端敬(タンギョン)王后を廃妃にした中宗(チュンジョン)/朝鮮王朝歴史全集6

 

燕山君(ヨンサングン)を廃位にするためのクーデターで中心的な役割を担ったのが朴元宗(パク・ウォンジョン)という高官でした。彼には、燕山君に仕返しをしなければならない怨みがありました。

写真=植村誠




怨みを買いすぎた王

朴元宗の姉は、9代王・成宗(ソンジョン/燕山君の父)の兄にあたる月山大君(ウォルサンデグン)に嫁いでいましたが、この姉を燕山君が犯してしまい、彼女は自決してしまいました。
月山大君といえば燕山君にとって伯父にあたるわけで、その妻を犯すというのはあまりに非道です。

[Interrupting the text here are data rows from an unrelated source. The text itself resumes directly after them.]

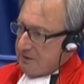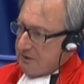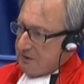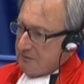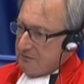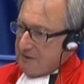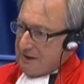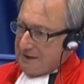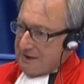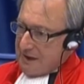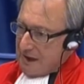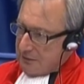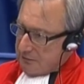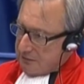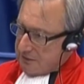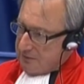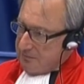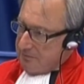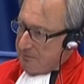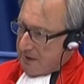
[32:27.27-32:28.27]

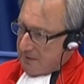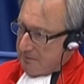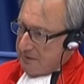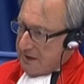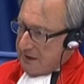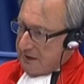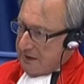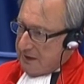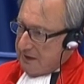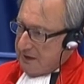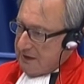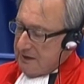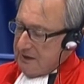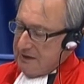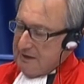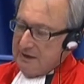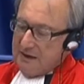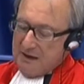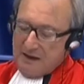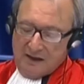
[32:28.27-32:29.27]
renoncer au
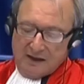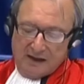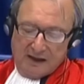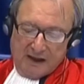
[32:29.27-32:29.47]
droit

それほど燕山君は常軌を逸していました。
朴元宗が中心となってクーデターを起こします。燕山君は多くの人の怨みを買っていますから、彼を守ろうという人はほとんどいません。クーデター軍が王宮にやってくると、護衛兵はみんな逃げてしまいました。
中には、あまりにあわてて逃げて便所に落ちた人までいた、と「朝鮮王朝実録」に書いてあります。
ただし、いくらひどい王でも追放するとなると大義名分が必要になります。そこでクーデター軍がかつぎあげたのが、燕山君の異母弟の晋城大君(チンソンデグン)です。彼も燕山君から相当にいじめられていました。




晋城大君の協力をとりつけようとしてクーデター軍が彼の屋敷に行ったところ、本人は「兄がついに殺しにきた」と早とちりして自決しようとしました。妻が必死に止めた結果、何とか事なきを得ました。